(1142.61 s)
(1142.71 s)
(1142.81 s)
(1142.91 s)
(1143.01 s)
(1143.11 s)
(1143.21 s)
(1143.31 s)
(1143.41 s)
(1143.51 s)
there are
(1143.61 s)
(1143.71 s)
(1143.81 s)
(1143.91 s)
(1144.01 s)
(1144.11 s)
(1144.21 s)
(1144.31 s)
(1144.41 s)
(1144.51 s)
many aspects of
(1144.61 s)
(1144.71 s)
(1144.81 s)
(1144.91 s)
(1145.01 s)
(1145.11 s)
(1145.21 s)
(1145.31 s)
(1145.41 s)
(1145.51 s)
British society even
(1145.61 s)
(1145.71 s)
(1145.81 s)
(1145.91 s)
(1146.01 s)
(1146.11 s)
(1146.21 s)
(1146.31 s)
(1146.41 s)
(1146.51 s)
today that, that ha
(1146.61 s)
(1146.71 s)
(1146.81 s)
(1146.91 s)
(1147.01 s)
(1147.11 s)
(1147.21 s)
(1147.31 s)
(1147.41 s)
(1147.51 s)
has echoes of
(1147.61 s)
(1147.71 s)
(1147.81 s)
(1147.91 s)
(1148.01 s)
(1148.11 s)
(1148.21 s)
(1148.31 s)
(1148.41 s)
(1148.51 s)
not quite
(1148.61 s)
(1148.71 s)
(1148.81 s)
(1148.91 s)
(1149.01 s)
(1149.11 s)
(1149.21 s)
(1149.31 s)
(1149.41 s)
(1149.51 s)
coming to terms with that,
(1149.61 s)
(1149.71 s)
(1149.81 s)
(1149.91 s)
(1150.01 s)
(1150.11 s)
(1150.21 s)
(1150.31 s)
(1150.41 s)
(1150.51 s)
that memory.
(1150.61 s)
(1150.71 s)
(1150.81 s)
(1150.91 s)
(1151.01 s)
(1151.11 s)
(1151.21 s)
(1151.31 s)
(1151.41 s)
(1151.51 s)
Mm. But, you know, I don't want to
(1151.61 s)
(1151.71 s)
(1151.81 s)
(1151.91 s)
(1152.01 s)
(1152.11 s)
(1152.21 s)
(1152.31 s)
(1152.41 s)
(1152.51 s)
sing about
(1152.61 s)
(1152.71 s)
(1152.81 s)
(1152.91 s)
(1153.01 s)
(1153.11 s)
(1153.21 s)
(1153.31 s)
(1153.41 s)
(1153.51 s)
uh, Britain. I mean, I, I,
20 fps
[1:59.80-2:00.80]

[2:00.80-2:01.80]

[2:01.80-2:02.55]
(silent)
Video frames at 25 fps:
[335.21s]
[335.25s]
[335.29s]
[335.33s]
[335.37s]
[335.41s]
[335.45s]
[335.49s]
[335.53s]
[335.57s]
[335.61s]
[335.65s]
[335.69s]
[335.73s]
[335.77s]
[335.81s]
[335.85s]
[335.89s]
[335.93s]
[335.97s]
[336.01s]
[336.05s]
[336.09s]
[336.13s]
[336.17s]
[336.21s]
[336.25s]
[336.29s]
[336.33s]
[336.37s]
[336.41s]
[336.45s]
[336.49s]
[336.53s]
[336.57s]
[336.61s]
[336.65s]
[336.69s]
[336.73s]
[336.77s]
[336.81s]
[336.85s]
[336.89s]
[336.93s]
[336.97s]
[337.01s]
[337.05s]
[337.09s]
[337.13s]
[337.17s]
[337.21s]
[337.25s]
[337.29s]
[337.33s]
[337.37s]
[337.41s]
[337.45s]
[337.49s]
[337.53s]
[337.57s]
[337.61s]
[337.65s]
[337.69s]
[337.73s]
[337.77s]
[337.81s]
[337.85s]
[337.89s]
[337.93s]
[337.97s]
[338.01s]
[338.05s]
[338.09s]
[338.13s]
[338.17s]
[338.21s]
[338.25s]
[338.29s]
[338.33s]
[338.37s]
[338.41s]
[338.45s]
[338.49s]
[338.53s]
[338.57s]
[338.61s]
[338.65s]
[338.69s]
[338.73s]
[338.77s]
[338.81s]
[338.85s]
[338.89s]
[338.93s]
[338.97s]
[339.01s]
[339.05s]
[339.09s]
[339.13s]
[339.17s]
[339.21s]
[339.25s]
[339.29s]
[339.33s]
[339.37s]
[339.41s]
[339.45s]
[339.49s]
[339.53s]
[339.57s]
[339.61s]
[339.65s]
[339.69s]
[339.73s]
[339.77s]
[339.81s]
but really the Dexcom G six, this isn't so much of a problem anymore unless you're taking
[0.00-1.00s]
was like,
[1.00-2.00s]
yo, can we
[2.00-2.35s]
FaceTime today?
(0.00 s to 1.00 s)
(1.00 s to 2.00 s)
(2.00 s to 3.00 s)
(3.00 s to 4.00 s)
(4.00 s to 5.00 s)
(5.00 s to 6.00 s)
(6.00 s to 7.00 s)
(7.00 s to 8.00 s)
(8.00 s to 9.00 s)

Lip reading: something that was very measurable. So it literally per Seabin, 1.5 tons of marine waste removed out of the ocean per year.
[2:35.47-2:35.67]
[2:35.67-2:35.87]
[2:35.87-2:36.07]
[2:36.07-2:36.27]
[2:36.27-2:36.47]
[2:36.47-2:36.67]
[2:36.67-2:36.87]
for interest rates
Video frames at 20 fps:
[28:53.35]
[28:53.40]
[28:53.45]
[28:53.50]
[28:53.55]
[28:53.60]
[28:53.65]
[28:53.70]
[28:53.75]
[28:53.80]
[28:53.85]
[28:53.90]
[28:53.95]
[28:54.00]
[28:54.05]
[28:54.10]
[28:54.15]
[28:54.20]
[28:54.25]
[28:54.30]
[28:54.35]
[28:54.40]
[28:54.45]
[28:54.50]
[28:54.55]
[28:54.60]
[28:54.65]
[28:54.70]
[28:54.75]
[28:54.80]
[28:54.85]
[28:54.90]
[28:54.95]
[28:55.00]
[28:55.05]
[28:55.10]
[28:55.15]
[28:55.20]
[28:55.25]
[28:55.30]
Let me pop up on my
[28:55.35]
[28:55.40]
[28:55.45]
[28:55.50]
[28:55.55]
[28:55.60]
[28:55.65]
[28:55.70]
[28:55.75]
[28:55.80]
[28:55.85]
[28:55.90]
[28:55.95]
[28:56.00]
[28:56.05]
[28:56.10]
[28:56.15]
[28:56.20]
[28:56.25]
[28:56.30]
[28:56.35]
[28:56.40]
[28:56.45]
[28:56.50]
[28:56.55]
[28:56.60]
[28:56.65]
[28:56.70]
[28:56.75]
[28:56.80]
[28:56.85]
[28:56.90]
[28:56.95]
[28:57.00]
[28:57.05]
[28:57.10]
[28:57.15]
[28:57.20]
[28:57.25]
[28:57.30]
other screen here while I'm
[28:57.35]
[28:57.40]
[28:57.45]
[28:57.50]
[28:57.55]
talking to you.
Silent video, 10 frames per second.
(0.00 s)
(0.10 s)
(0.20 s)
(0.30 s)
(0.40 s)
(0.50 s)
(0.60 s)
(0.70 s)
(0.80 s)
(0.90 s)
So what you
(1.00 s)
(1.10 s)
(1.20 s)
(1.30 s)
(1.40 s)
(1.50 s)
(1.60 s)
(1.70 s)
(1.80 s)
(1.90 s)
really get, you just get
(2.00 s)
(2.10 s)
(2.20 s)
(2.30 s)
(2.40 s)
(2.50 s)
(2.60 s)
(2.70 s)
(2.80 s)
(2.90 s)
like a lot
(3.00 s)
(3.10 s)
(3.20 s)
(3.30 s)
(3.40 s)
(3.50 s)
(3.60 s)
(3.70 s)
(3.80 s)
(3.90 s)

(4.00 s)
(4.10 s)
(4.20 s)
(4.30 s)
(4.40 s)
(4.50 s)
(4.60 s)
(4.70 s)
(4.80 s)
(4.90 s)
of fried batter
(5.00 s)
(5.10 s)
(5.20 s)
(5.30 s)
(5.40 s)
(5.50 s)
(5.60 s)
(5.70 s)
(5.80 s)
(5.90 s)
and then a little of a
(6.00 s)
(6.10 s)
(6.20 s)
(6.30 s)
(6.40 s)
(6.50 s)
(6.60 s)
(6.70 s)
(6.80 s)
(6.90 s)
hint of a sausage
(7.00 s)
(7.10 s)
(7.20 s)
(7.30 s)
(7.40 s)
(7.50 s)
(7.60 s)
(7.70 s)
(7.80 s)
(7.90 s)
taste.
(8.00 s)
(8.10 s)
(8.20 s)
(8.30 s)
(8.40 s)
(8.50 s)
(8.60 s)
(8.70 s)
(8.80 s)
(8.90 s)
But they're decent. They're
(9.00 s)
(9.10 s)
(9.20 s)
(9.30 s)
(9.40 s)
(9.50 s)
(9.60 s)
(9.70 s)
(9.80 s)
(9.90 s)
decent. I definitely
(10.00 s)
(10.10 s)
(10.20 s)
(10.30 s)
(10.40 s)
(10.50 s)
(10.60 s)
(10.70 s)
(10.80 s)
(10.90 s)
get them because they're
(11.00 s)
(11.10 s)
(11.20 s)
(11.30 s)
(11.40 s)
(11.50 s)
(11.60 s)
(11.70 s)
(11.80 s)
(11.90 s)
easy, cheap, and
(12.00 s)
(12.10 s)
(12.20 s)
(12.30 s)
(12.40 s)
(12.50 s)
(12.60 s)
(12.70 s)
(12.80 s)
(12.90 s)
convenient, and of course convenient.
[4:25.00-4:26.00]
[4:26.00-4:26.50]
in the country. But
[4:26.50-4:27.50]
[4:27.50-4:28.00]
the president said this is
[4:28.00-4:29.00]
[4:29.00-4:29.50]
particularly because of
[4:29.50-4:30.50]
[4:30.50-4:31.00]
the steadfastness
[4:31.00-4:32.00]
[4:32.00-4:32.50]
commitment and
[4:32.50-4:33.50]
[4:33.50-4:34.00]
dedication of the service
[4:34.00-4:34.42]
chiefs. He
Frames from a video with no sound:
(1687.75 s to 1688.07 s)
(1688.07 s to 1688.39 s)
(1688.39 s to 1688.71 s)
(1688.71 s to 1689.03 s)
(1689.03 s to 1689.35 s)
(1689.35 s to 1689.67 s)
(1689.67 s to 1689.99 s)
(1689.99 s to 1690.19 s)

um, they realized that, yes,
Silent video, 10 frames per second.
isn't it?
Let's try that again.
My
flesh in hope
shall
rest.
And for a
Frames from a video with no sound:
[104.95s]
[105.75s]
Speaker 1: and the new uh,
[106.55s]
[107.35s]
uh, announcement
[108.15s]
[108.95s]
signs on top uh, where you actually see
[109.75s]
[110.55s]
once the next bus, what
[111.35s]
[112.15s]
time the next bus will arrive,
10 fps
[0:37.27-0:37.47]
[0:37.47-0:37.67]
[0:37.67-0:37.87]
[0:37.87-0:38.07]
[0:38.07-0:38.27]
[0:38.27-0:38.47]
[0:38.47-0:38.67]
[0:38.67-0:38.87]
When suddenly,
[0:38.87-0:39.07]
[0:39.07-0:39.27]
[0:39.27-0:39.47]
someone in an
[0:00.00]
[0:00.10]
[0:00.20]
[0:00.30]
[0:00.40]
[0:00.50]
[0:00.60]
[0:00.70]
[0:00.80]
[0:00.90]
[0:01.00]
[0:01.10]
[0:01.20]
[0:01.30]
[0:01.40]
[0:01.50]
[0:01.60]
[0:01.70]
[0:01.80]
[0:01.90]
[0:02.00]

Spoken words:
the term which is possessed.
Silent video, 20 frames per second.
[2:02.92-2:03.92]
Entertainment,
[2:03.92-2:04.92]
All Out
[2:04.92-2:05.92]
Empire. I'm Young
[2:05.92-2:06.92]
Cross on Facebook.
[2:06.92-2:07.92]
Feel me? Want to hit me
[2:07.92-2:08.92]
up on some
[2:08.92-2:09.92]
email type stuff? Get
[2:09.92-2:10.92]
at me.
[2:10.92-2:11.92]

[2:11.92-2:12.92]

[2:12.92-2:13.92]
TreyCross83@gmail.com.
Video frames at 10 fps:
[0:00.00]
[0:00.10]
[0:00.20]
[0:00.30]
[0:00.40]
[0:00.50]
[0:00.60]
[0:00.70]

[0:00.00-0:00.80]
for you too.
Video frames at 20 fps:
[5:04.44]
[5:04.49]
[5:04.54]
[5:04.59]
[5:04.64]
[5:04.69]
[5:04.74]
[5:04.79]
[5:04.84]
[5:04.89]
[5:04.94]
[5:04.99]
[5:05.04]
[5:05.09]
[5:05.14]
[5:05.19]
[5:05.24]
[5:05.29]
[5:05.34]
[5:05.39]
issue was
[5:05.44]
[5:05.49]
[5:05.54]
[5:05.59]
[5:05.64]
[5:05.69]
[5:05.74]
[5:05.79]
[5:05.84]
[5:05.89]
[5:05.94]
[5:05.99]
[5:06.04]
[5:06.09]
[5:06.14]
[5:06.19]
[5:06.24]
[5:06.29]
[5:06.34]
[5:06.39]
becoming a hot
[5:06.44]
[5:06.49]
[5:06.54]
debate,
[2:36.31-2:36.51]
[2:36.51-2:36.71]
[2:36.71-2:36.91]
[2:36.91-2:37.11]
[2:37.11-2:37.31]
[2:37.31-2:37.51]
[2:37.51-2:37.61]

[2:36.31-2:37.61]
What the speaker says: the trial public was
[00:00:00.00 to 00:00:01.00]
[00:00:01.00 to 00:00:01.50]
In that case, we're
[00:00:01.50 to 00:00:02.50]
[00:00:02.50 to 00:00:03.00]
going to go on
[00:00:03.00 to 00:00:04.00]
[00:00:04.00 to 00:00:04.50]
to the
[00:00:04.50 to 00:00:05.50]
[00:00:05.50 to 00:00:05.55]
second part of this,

^^^^^^^^

● What to do:
Set down exactly the lines from the opening line of the material through the line in which "(1144.41 s)" occurs, both included, and no other lines.

● Response below:
(1142.61 s)
(1142.71 s)
(1142.81 s)
(1142.91 s)
(1143.01 s)
(1143.11 s)
(1143.21 s)
(1143.31 s)
(1143.41 s)
(1143.51 s)
there are
(1143.61 s)
(1143.71 s)
(1143.81 s)
(1143.91 s)
(1144.01 s)
(1144.11 s)
(1144.21 s)
(1144.31 s)
(1144.41 s)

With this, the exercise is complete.